1/ Upgrade are super complex: requires a service, not just a script
2/ We used it to monetize Odoo Enterprise
Upgrade: Even after 1000+ upgrades, we still run into issues regularly as every environment is different (set of modules, customizations, community apps, ...). So we need to test the database, and fix scripts when necessary. If we would just provide scripts, it would cost us a lot in support for issues... and a bad customer experience. At least, by having the control we can ensure a smooth customer experience; it just works - and you don't see everything we do behind. (most of the time)
Monetization: The open core business model is hard, when your goal is to do a maximum open source. Our main competitor being Odoo Community, we charge 5x less than competitors for a better software. (25€ vs 180€)
So, we had to pick a few apps and services to monetize Odoo Enterprise, like the accounting app, or the upgrade service.
Fortunetally, there is OpenUpgrade (scripts from the community) so that there is no lock-in on the upgrade. (you spend time with open-upgrade or go to Enterprise and we do it)
Make it an encrypted binary for all I care, just allow us to run it on-prem.
Edit-due-to-pinky07-reply-edit:) 1+2 - I get all that. Perhaps provide enterprise customers with a GitHub repo to the upgrade scripts? Require the same subscription key like for Enterprise proper. Then you can continue to iterate on the scripts while still giving customers who wants (and pays extra!) for it as a white glove service to run it on their own servers.
Might be that me and some of my customers are old-school "server huggers", but I think it is holy to be able to decide on which CPU and disk my DB is processed on.
Especially in a category like ERP that has a big integrator and reseller ecosystem.
Today, we have way more free trials on the saas, than download of the open source version.
Our clients (entrepreneurs, CFO, logistic, HR ...) don't care that we are open source: they just want the best product, at a good price.
But it helped us grow our partner network of IT companies. For them, open source is a real value.
Nice to see them here! I played a bit with customizing V7. Was a pretty unique experience to see how it works internally
Everything could be changed. Which is basically an advantage and a disadvantage. Please try to adjust to the system if possible :)

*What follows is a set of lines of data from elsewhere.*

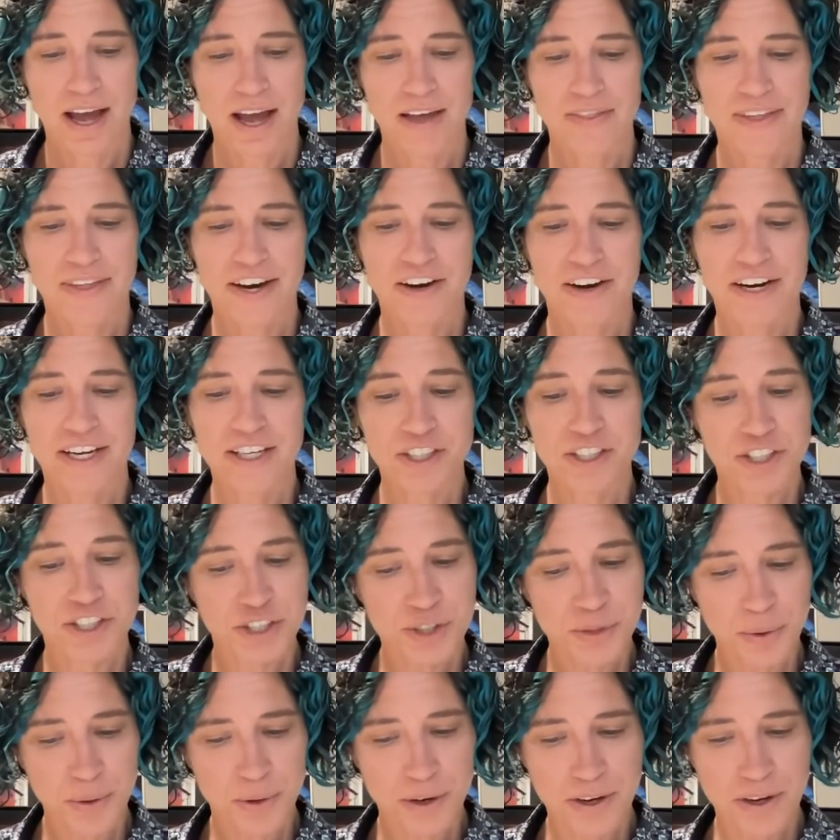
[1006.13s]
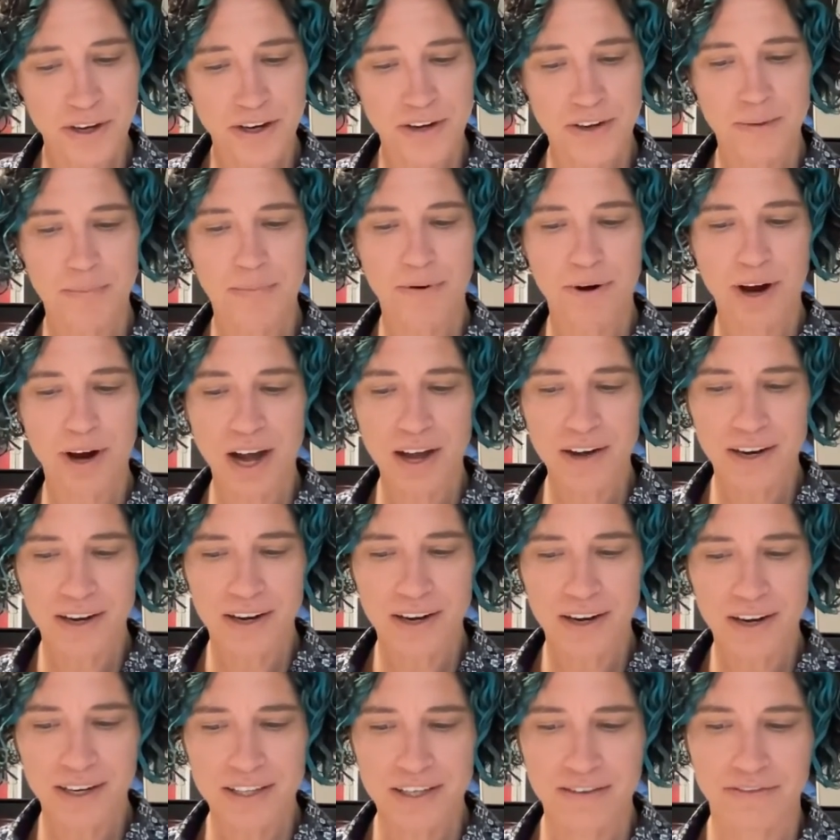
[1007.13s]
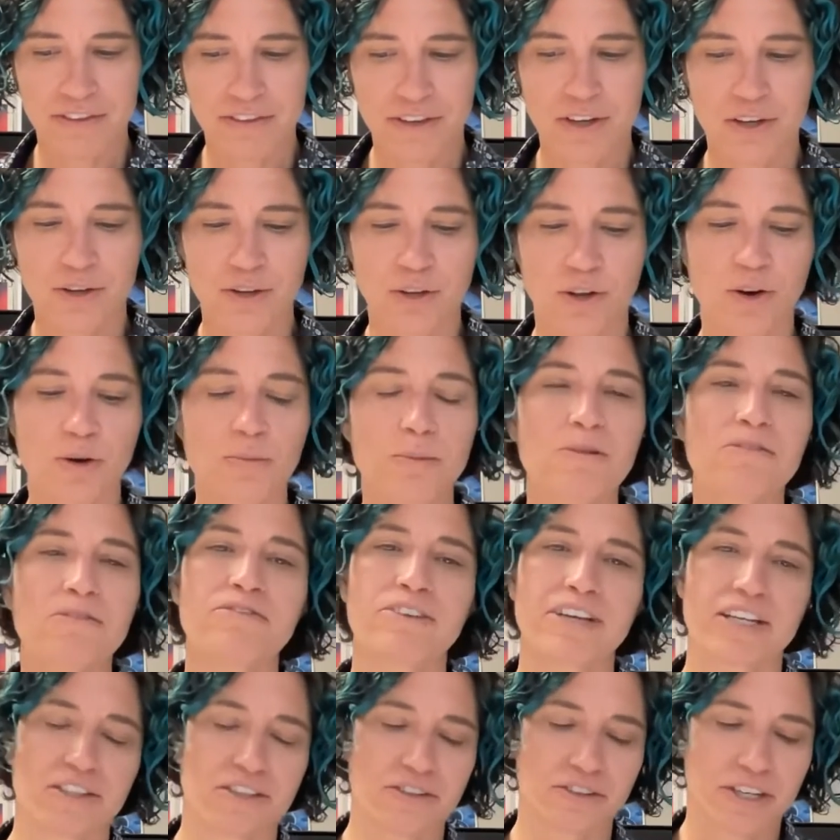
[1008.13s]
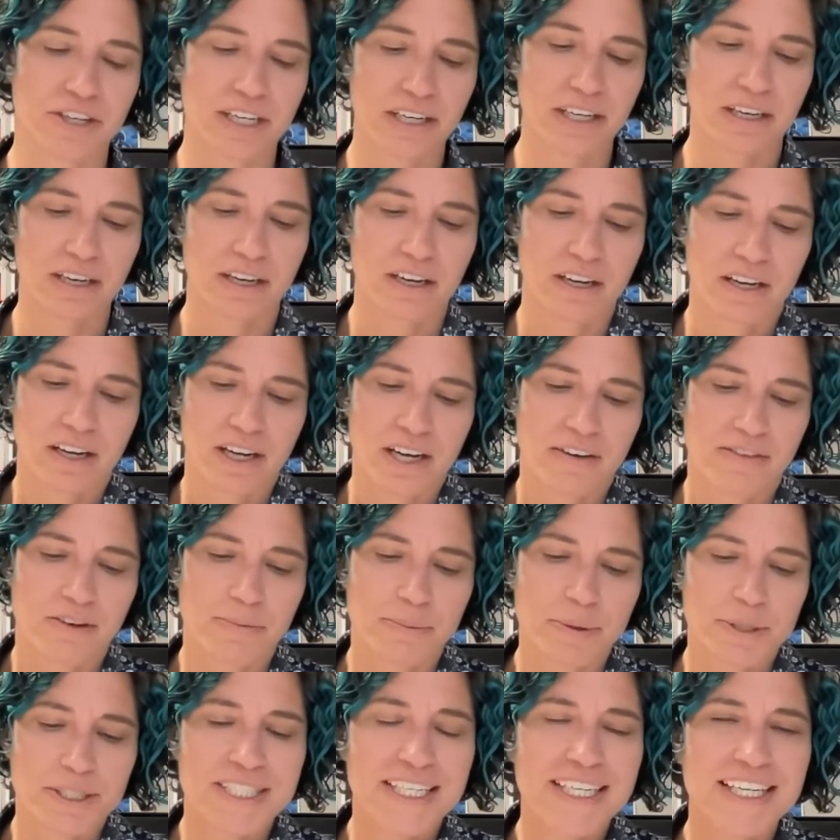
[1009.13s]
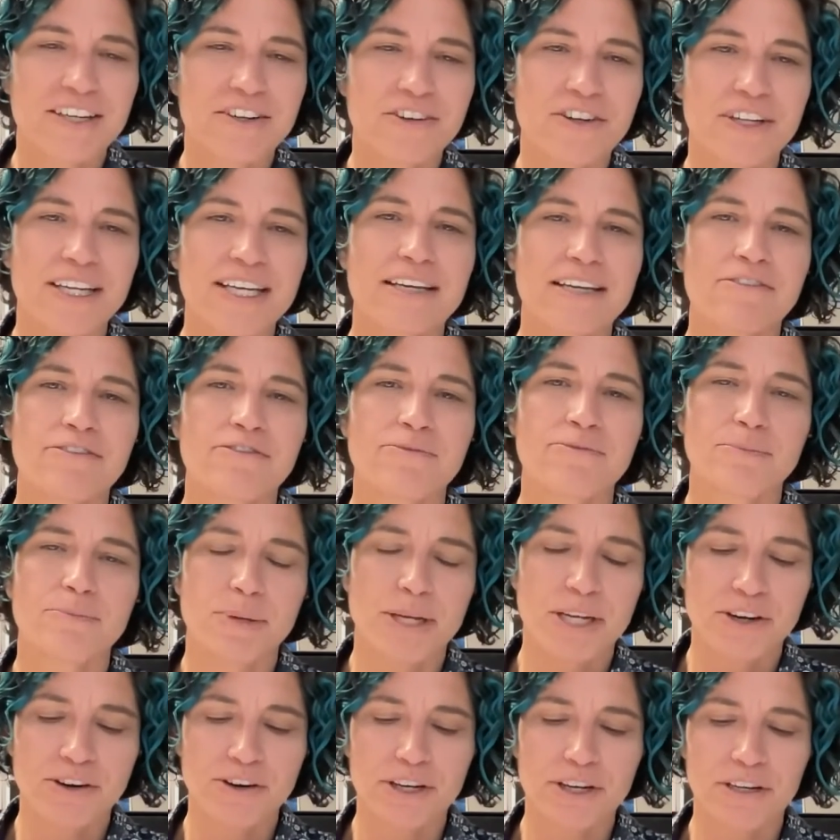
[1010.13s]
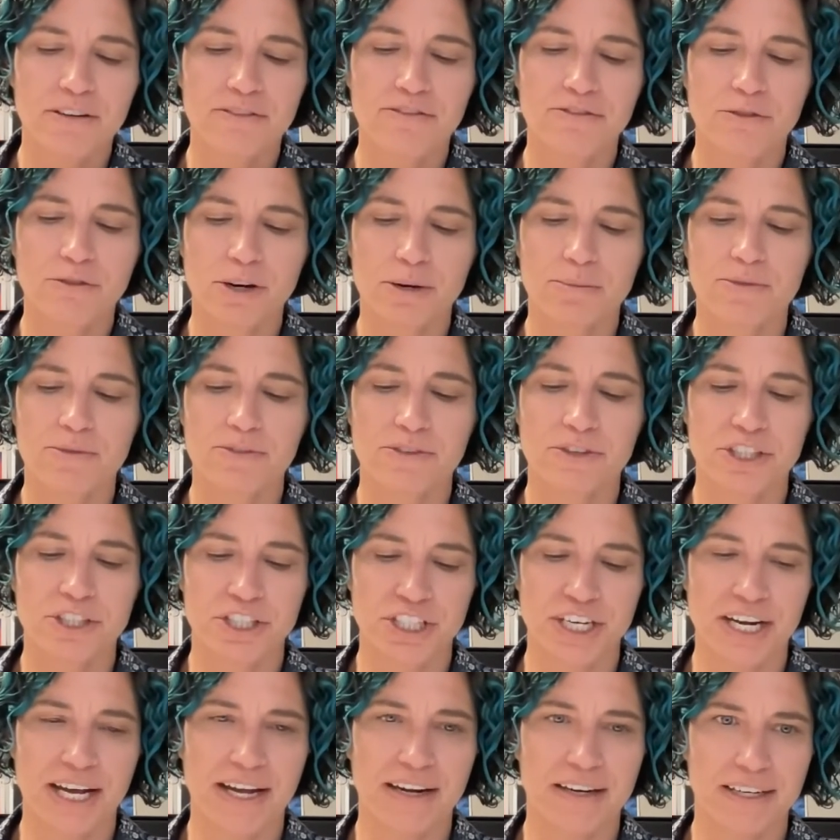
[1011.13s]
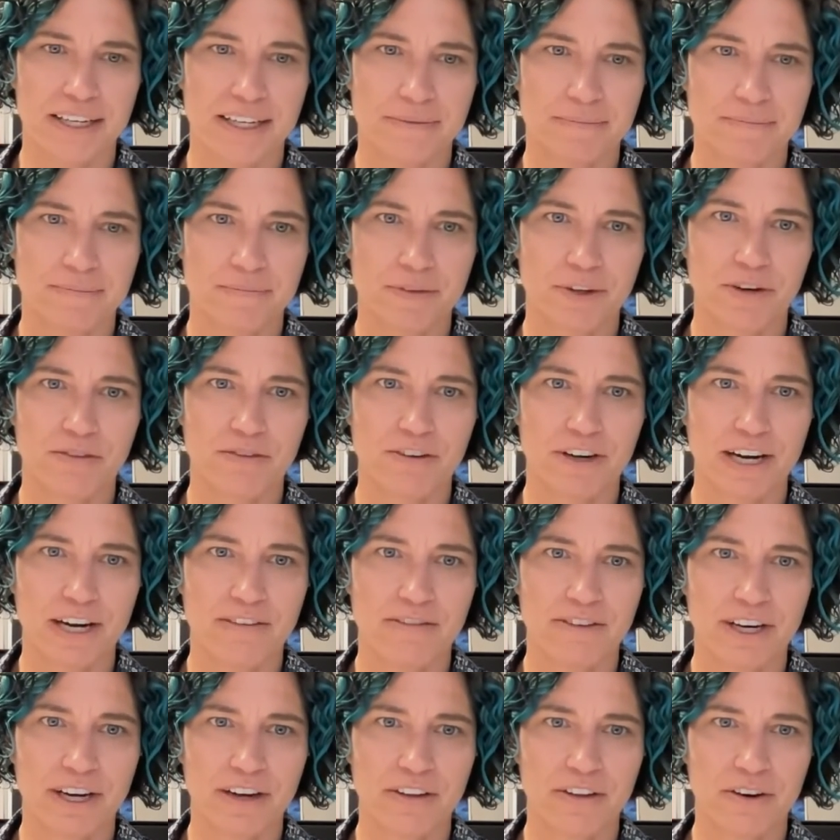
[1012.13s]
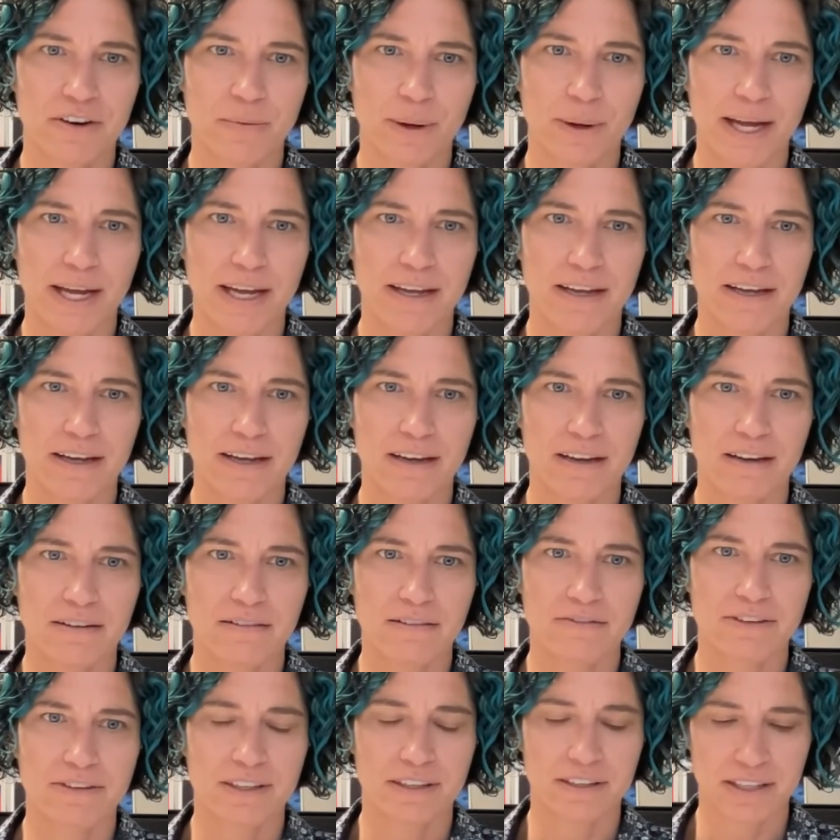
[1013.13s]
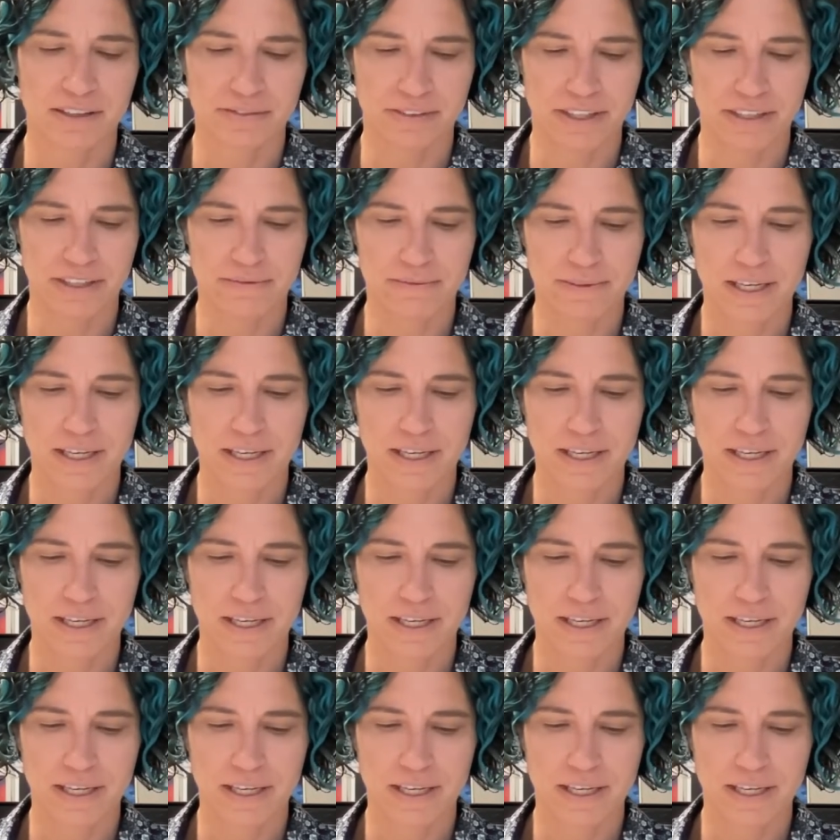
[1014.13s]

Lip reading: They're, in short, the product of the global victory of a particularly imperial form of Christianity over every other way of living.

In my experience, the Enterprise version is poor value: support is often absent or slow, and most of the “Enterprise-only” features are not magical—they can be developed or replaced with custom modules at a lower total cost if you know what you’re doing.
Odoo’s real strength is the unified data model and extensible core. If you control your stack and invest in competent development instead of licenses, Community can be a solid ERP foundation. If you expect a polished SaaS with strong vendor support, Enterprise will likely disappoint relative to its price.
Running Odoo in a fully isolated environment within a factory, in some less popular locations - is a very frequent request. And the Community edition does check the boxes.
Pair Community edition with some in-house/custom-built Replenishment solution, and you have a very decent solution for a Distributor or Retailer.
Enterprise modules are a good value too, as long as business processes and geography do match the regions it is developed for.
Two of its technology bets - Python and Postgres paid off very very well. As main Cloud Providers invested tens of billions to improve both Python and Postgres over the past decade, it really boosted the Odoo tech foundation.
claytongulick•1mo ago
Been through the source code, interesting ideas in it.